Este tem sido o ano mais surreal da minha vida. Justo quando eu sentia que estava voltando a jogar o meu melhor futebol, senti um estalo contra o Manchester United, e meu mundo desabou. Mas eu acredito que Deus não me daria um desafio do qual eu não pudesse voltar mais forte. Ele me deu muitas bênçãos para me ajudar a superar isso: minha esposa, meus filhos, meus companheiros de equipe e a equipe médica do Arsenal, que foram incríveis.

Gabriel Jesus
Jacques Feeney/Offside/GettyImages

As pessoas me perguntam: “Por que você simplesmente não vai embora? Por que não vai para a Arábia Saudita? Ou de volta para casa, no Brasil?”

Um dia, eu gostaria, sim, de voltar a jogar pelo Palmeiras, mas não hoje.

Eu sinto que tenho assuntos inacabados no Arsenal. Não quero sair. Quando vim para cá me juntar ao Mikel Arteta, meu propósito não era apenas marcar gols. Meu propósito era ganhar títulos, como fizemos no Manchester City. Se você olhar para a minha carreira, acho que ela é interessante.
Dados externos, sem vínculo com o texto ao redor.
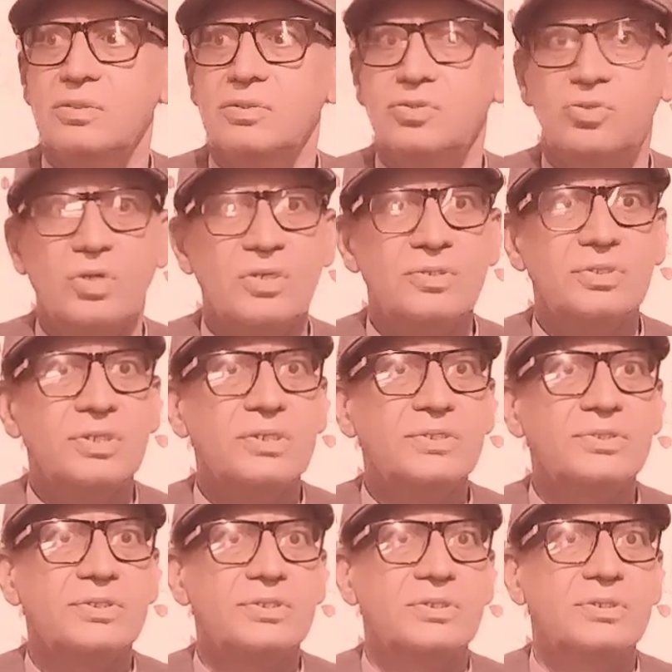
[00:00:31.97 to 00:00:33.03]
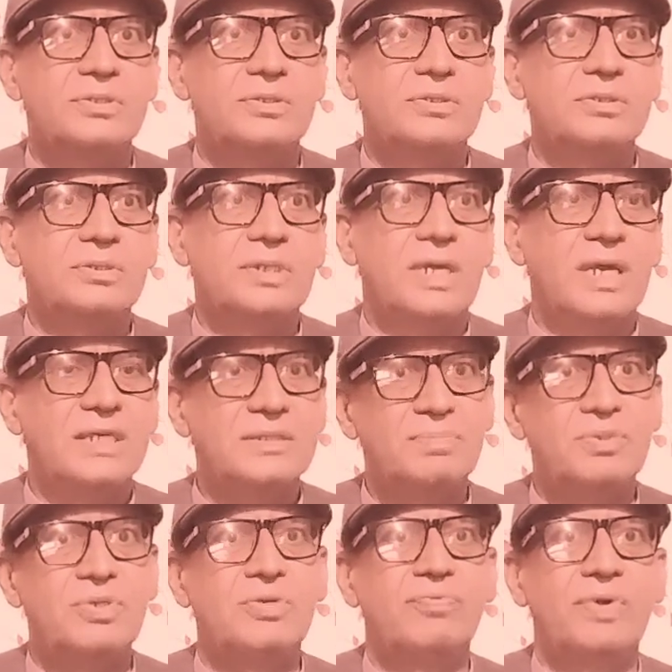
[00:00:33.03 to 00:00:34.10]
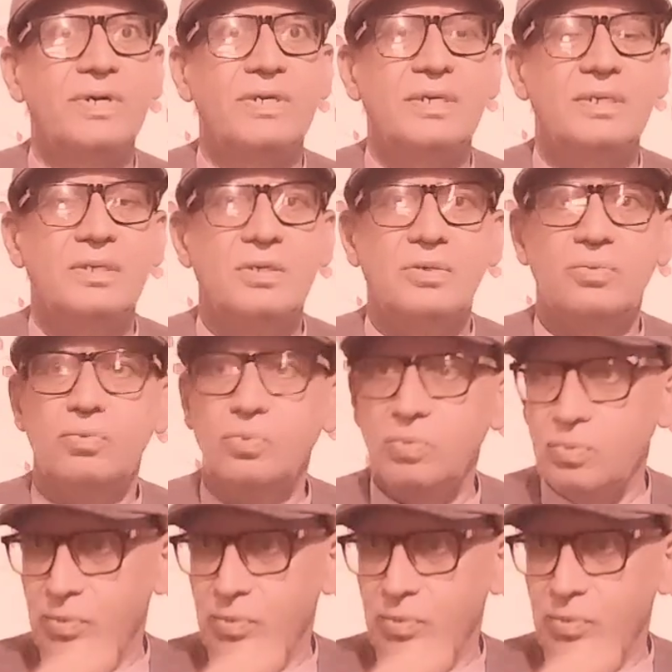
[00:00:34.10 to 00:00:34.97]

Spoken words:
Tonsils has been divided into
Quando cheguei à Premier League, acredito que a reação da maioria das pessoas foi: “Ah? Quem é esse garoto?” Eles me viam como um artilheiro nato. Mas não é assim que eu me vejo. Minha característica mais forte é que farei o que for preciso para ajudar o time a ganhar títulos. No Manchester City, desempenhei muitos papéis. Às vezes, eu dividia a responsabilidade de marcar gols com Agüero. Outras vezes, joguei na ponta. Outras vezes, usei meu físico para ligar as jogadas. Eu acho que é por isso que Mikel me trouxe para cá, anos atrás. Eu nem sempre preciso ser o camisa 9 para ajudar a equipe.

Eu não estou aqui por causa do clima, hein?
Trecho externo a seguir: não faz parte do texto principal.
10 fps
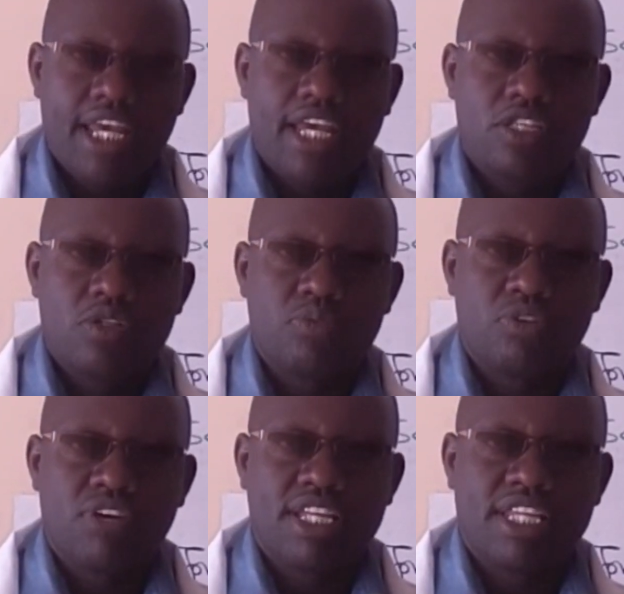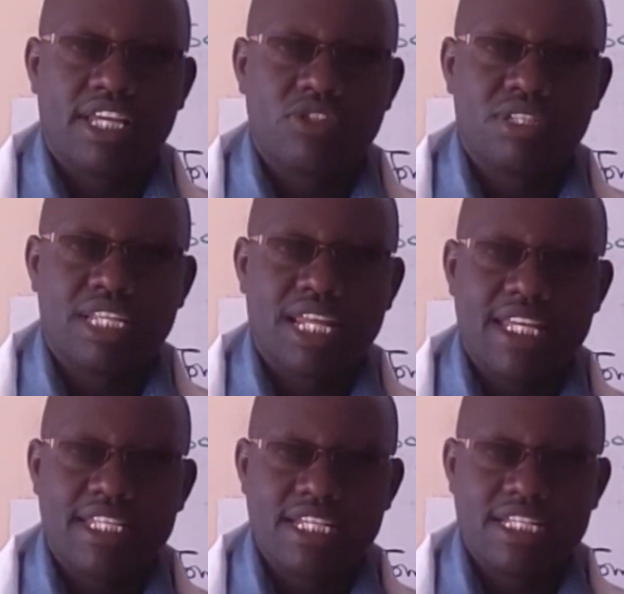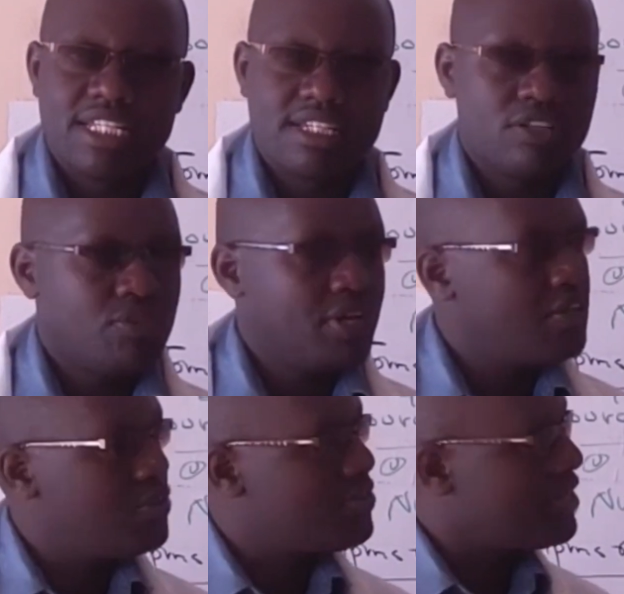provide us with light energy. We can also get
Estou aqui para fazer história.

E eu sei que vocês não acompanham o futebol brasileiro aqui na Inglaterra, mas deixem-me dar uma breve lição de história! Quando, aos 18 anos, cheguei ao time principal do Palmeiras, o clube não ganhava o Brasileirão havia 22 anos.

Nós acordamos o “gigante adormecido” e conquistamos o título, e agora eles não conseguem parar de vencer. Eu volto lá às vezes e ando pelos corredores do clube, e tudo o que se vê são troféus, troféus, troféus.

Fotos de antigas lendas e fotos das “novas lendas.”

Acho que pode ser o mesmo no Arsenal. Podemos acordar o gigante adormecido. Podemos criar uma nova história. Eu trabalho com Mikel desde que cheguei na Inglaterra, e sei o que ele exige de mim. É algo no mesmo nível de comprometimento que ele exige do chef de cozinha. Tudo, todos os dias.

Com este treinador e este elenco, podemos conseguir. Confio no meu futebol. Confio nos planos de Deus. E sei que, se tiver uma chance, posso ajudar a equipe com o campeonato.

E ei, Helena… Agora você pode finalmente me ver jogar de verdade.

Pare de dançar só por um instante!! Guarde seus brinquedos!!

Aquele não é um dos amigos do papai na TV, filha! Sou eu mesmo. Finalmente.